(Instructions for the task): Each entry below is to be transcribed exactly; pictures are not copied.

Stored records
-- Opening Marker --
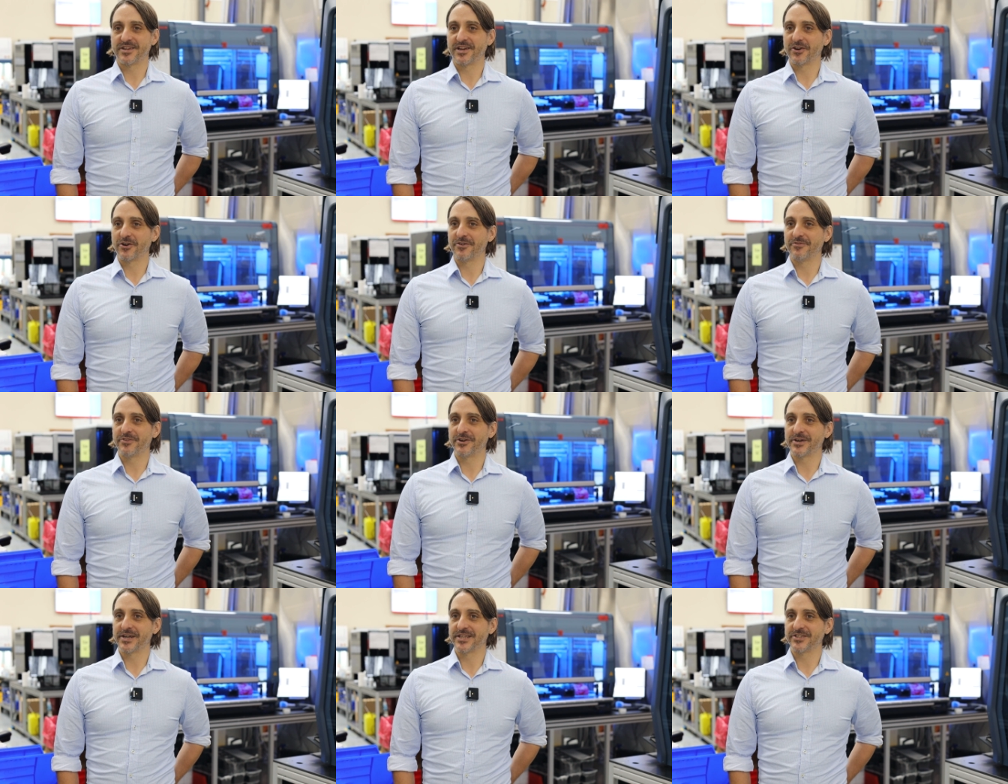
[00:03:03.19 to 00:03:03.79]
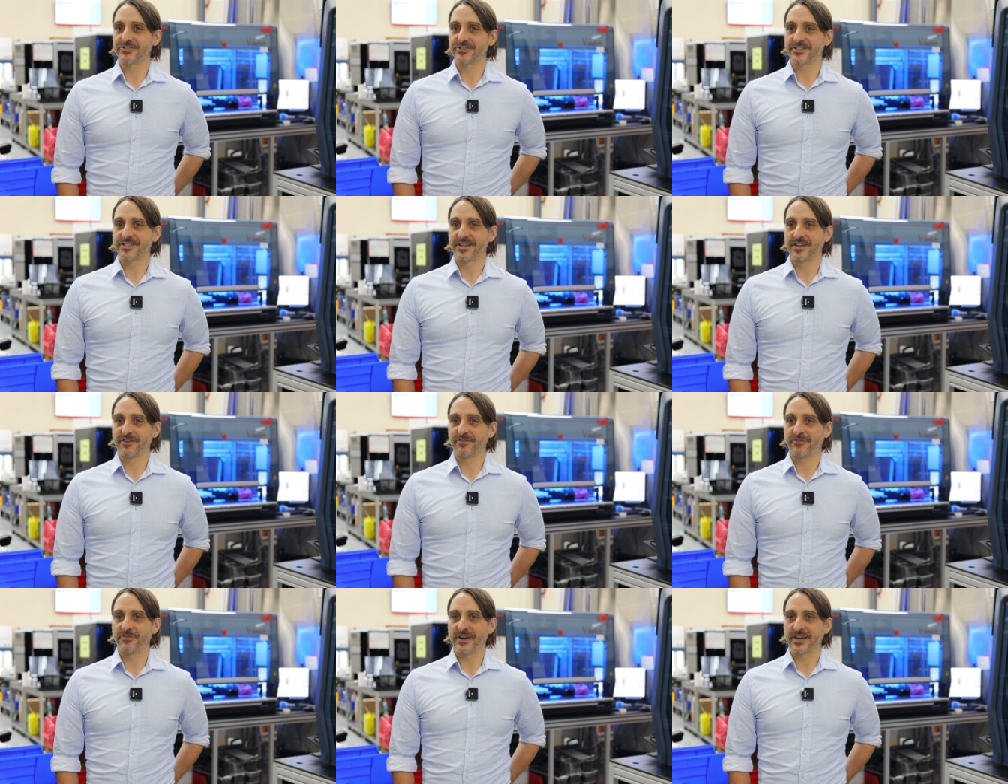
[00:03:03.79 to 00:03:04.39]
and I got very
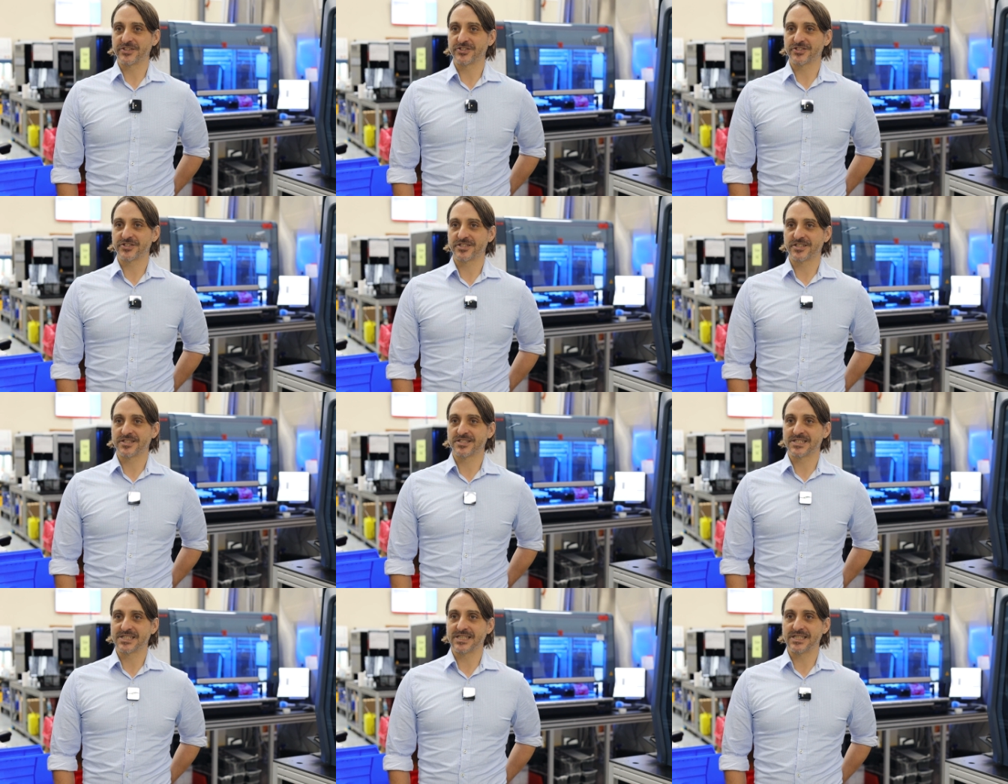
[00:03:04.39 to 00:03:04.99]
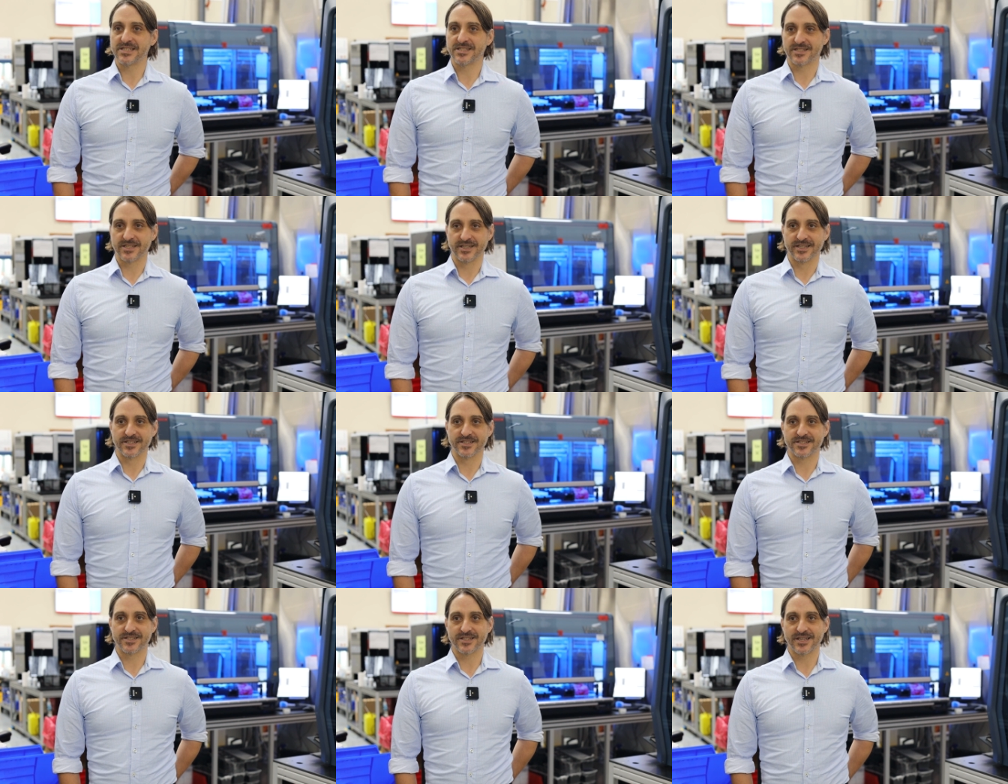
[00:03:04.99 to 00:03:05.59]
interested in infectious
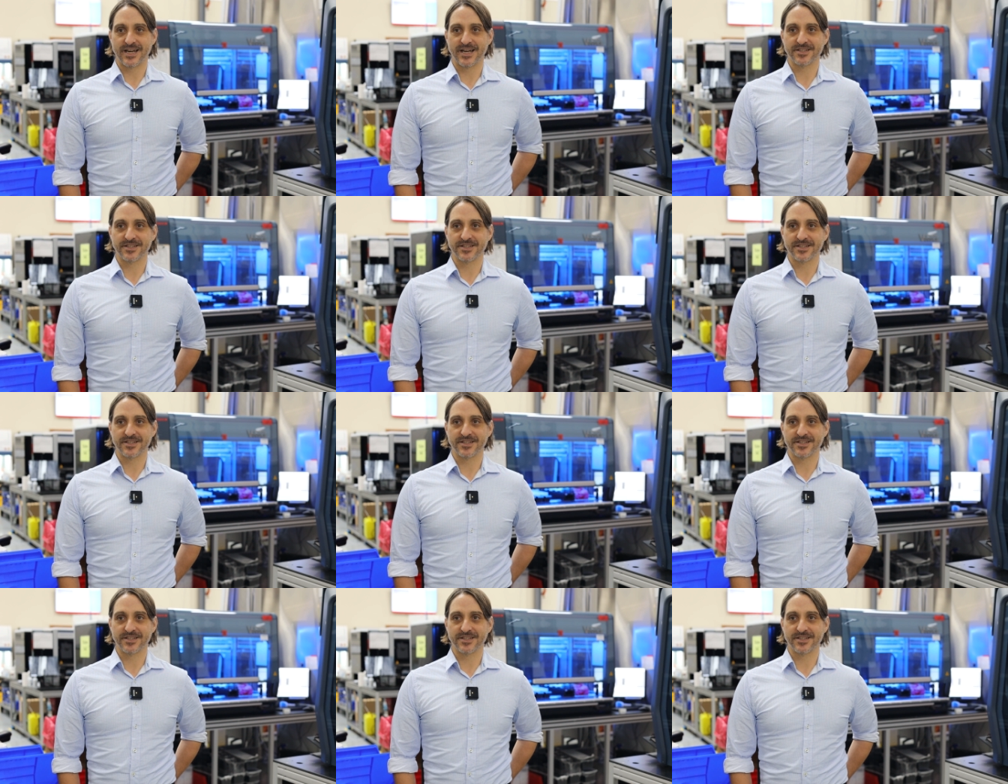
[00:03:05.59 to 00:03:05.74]
diseases.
-- Closing Marker --
(Answer to this exercise):
[00:03:03.19 to 00:03:03.79]
[00:03:03.79 to 00:03:04.39]
and I got very
[00:03:04.39 to 00:03:04.99]
[00:03:04.99 to 00:03:05.59]
interested in infectious
[00:03:05.59 to 00:03:05.74]
diseases.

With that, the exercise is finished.